In 1943, the analysts had a sensible plan: look at the bombers coming back from their runs, find where they were most riddled with bullet holes, and bolt extra armour there. The wings, the tail, the fuselage. It was obvious. It was also exactly wrong.
The mistake was caught by a statistician named Abraham Wald. Those planes, he pointed out, were the ones that came back. The damage they carried was, by definition, survivable: they had been hit in those places and still flown home. The data nobody had was in the planes that never returned. So armour the spots that were clean on the survivors, Wald argued, the engines, the cockpit, the fuel lines, because a hit there was a hit you never came back to report.

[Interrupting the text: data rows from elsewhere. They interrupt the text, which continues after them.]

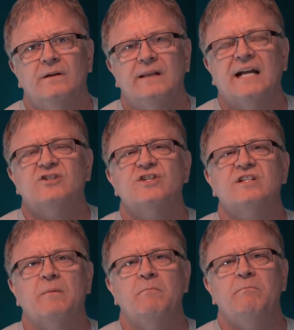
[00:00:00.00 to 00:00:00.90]
That's
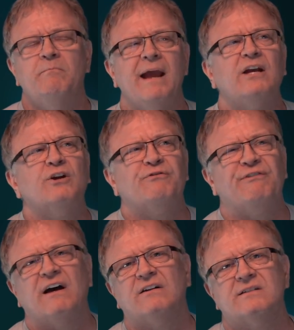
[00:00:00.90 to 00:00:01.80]
just to make
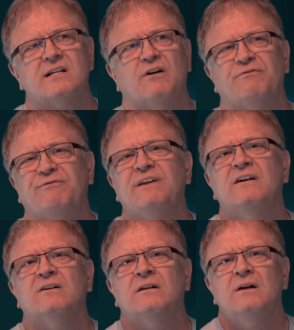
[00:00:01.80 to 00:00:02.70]
yourself
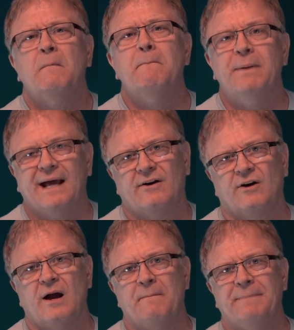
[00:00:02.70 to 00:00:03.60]
feel
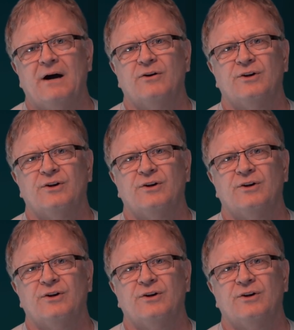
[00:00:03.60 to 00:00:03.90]
better about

This is survivorship bias, and once you have seen it you cannot unsee it. We study what made it back and quietly assume it stands for the whole population. It does not. It stands for the lucky subset. And nowhere is that trap more expensive, or better camouflaged, than in the decisions we make about software that is supposedly running just fine.
The Systems That Came Back
Listen to how we reason about systems that have not failed yet, and you will hear the returning bombers talking. "Our monolith has run for seven years, why modularise it now?" Those seven years are the bullet holes on the wing: proof of what it survived, not proof of what it can still take. "We load-tested the API at ten thousand requests a second, so thirty thousand will be fine." That is reading three times the range off an instrument you only ever calibrated to one. "We have never had a security breach, so our controls must be working." Or your attackers have simply not been motivated enough yet, and the absence of a recorded hit is not evidence of armour. "It held up last Black Friday, it will hold this one." Last year's traffic, last year's data volume, last year's dependencies, none of which are this year's.

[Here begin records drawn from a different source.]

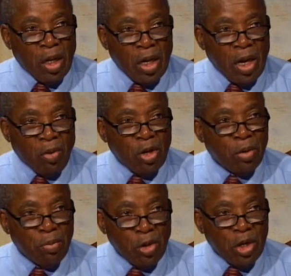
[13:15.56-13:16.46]
our
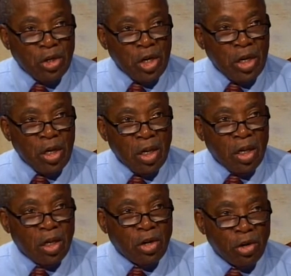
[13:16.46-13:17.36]
community,
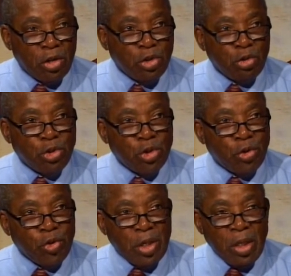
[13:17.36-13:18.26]
encourage your
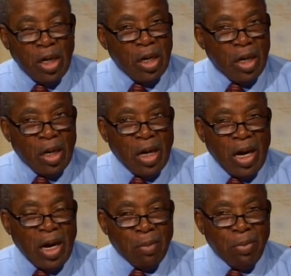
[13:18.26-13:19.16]
children.
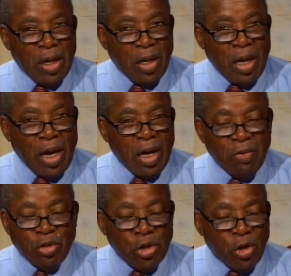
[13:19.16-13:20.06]
I
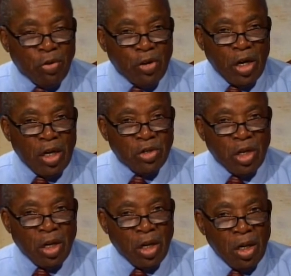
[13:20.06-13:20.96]
have served as
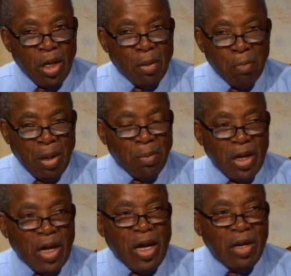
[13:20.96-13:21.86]
a
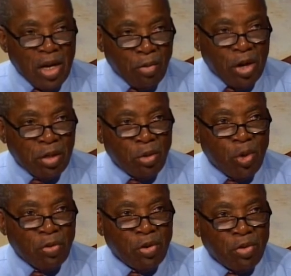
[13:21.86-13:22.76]
member and director of
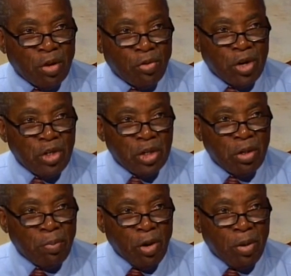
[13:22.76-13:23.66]
Winterville Recreation
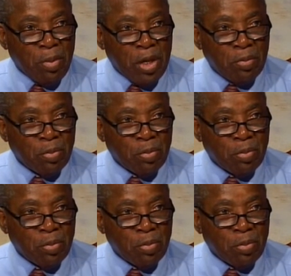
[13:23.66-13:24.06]
Department.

Every one of those sentences mistakes a clean spot on a surviving plane for a strong one. The truth is harder to sit with. You usually do not know which invisible weakness kept you one timeout, one expired certificate, one retry storm away from a very different week. The incident that did not happen taught you nothing, and you quietly thanked it for the silence.
Reinforce What Would Never Come Home
Wald's correction, translated into architecture, is uncomfortable precisely because it asks you to spend effort where there is no visible damage. Build for the failures you have not had yet, not only the ones already in your incident log. Design for the edge cases you have never seen in production, because those are the exact ones with no survivors left to study. And spend your reinforcement budget on the components that, if they take a single clean hit, never return home: the auth path, the payment ledger, the data you cannot reconstruct, the one region everything quietly leans on. I have written about the framework for that kind of resilience in designing for the load you have not met yet and about the myth of 100% uptime. Survivorship bias is a large part of why we keep under-funding both. It is also the close cousin of inverting the problem: instead of asking why the system works, ask what would have to be true for it to fail, and go looking there before the failure does.

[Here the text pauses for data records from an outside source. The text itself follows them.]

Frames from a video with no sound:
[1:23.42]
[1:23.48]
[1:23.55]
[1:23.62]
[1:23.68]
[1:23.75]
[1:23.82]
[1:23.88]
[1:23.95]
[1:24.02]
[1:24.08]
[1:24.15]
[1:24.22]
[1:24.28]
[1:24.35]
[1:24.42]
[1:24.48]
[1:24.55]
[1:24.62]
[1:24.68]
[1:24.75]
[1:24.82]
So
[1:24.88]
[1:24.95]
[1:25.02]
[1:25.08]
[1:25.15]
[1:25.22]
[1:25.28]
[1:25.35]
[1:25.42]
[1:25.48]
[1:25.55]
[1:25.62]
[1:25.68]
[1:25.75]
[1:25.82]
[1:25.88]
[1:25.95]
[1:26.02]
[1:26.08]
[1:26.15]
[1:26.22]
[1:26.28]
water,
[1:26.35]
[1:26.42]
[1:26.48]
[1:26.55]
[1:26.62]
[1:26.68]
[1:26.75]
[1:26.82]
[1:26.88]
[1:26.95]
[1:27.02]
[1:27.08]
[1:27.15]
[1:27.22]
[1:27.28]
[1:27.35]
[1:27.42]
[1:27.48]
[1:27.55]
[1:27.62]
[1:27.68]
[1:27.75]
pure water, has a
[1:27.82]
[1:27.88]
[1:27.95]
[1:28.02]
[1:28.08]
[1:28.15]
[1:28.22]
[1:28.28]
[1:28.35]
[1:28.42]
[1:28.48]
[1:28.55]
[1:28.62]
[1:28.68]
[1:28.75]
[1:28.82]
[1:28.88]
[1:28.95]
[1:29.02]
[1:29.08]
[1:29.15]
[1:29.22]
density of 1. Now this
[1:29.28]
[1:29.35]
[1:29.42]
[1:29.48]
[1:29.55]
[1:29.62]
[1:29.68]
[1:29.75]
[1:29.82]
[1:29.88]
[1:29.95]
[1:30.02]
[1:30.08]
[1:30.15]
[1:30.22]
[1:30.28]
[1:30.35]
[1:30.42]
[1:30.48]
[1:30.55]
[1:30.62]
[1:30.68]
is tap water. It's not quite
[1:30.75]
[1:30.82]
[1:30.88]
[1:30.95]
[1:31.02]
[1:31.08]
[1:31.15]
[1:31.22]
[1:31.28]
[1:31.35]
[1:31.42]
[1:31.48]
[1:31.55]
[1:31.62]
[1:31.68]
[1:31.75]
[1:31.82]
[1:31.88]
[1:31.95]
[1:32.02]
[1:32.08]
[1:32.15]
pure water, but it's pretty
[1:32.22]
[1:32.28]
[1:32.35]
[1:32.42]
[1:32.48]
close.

The hard part is cultural, not technical. Reinforcing the engine on a plane that keeps landing safely feels like wasted money, right up until the day it is the only reason a plane lands at all. The work nobody applauds, the failover that is never triggered, the limit that is never reached, the breach that never lands, is the work that decides whether next year you are studying your own returning aircraft, or someone else is studying the gap where yours used to be.
Reliability is not built from what survived. It is built from what didn't.